▸ **WHAT IS REQUIRED**: Without including any pictures, please copy every entry below exactly.

▸ **RECORDS FOR THIS TASK**:
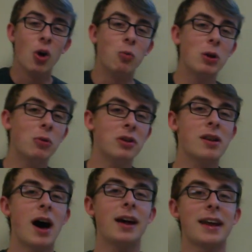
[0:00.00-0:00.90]
we will
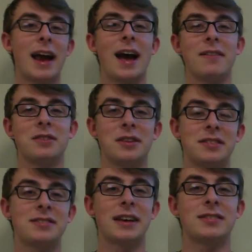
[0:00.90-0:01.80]
not have the
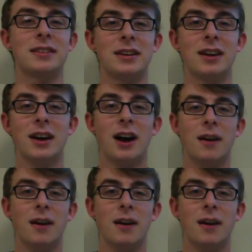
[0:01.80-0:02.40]
necessity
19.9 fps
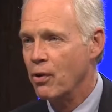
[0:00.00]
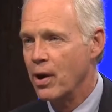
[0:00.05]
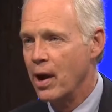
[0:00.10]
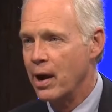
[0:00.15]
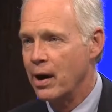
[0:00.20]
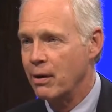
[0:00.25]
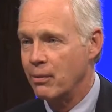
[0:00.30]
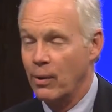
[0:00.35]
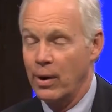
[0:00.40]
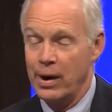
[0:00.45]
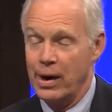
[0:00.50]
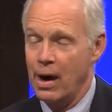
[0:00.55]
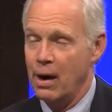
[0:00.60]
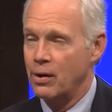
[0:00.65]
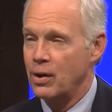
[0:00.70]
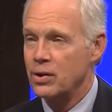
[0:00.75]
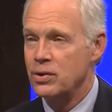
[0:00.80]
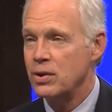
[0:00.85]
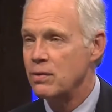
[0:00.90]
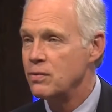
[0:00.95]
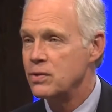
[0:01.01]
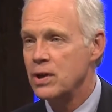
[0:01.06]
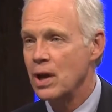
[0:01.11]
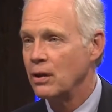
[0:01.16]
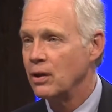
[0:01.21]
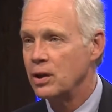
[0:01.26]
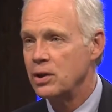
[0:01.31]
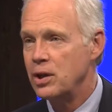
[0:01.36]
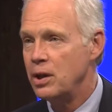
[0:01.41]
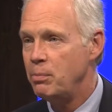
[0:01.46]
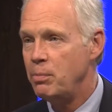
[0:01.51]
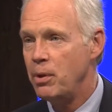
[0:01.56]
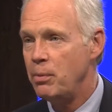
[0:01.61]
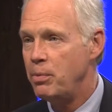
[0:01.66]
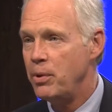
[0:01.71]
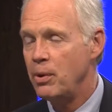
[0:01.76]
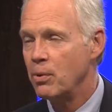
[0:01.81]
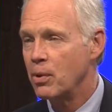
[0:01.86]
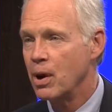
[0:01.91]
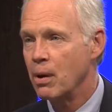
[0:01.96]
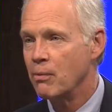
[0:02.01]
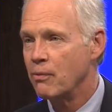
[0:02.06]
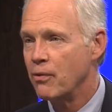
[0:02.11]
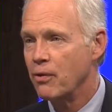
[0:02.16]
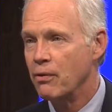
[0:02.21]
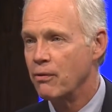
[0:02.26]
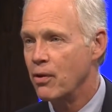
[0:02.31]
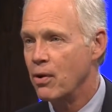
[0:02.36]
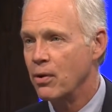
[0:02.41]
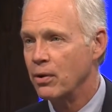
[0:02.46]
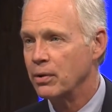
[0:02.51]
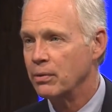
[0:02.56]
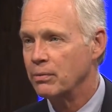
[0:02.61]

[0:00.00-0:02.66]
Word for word: on it. Right now, it doesn't even sound like TPP will come for a vote.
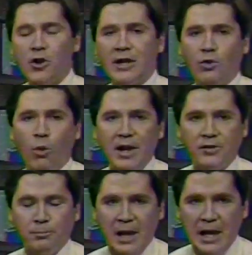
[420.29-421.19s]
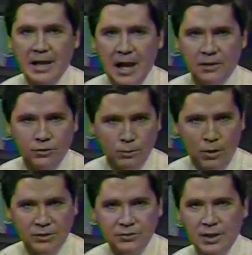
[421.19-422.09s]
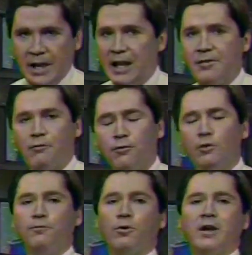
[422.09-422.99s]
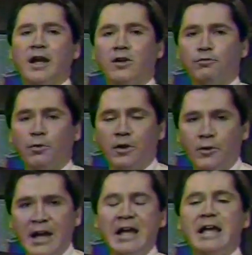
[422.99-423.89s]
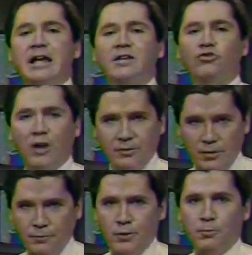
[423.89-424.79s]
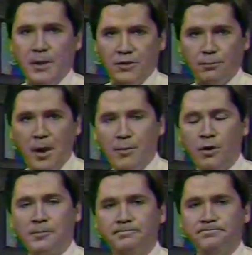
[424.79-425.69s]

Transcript: not quite as bad as it was today. I'll have a full forecast for you in just a few minutes. Barbara?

▸ **RESULT FOR THIS TASK**:
[0:00.00-0:00.90]
we will
[0:00.90-0:01.80]
not have the
[0:01.80-0:02.40]
necessity
19.9 fps
[0:00.00]
[0:00.05]
[0:00.10]
[0:00.15]
[0:00.20]
[0:00.25]
[0:00.30]
[0:00.35]
[0:00.40]
[0:00.45]
[0:00.50]
[0:00.55]
[0:00.60]
[0:00.65]
[0:00.70]
[0:00.75]
[0:00.80]
[0:00.85]
[0:00.90]
[0:00.95]
[0:01.01]
[0:01.06]
[0:01.11]
[0:01.16]
[0:01.21]
[0:01.26]
[0:01.31]
[0:01.36]
[0:01.41]
[0:01.46]
[0:01.51]
[0:01.56]
[0:01.61]
[0:01.66]
[0:01.71]
[0:01.76]
[0:01.81]
[0:01.86]
[0:01.91]
[0:01.96]
[0:02.01]
[0:02.06]
[0:02.11]
[0:02.16]
[0:02.21]
[0:02.26]
[0:02.31]
[0:02.36]
[0:02.41]
[0:02.46]
[0:02.51]
[0:02.56]
[0:02.61]

[0:00.00-0:02.66]
Word for word: on it. Right now, it doesn't even sound like TPP will come for a vote.
[420.29-421.19s]
[421.19-422.09s]
[422.09-422.99s]
[422.99-423.89s]
[423.89-424.79s]
[424.79-425.69s]

Transcript: not quite as bad as it was today. I'll have a full forecast for you in just a few minutes. Barbara?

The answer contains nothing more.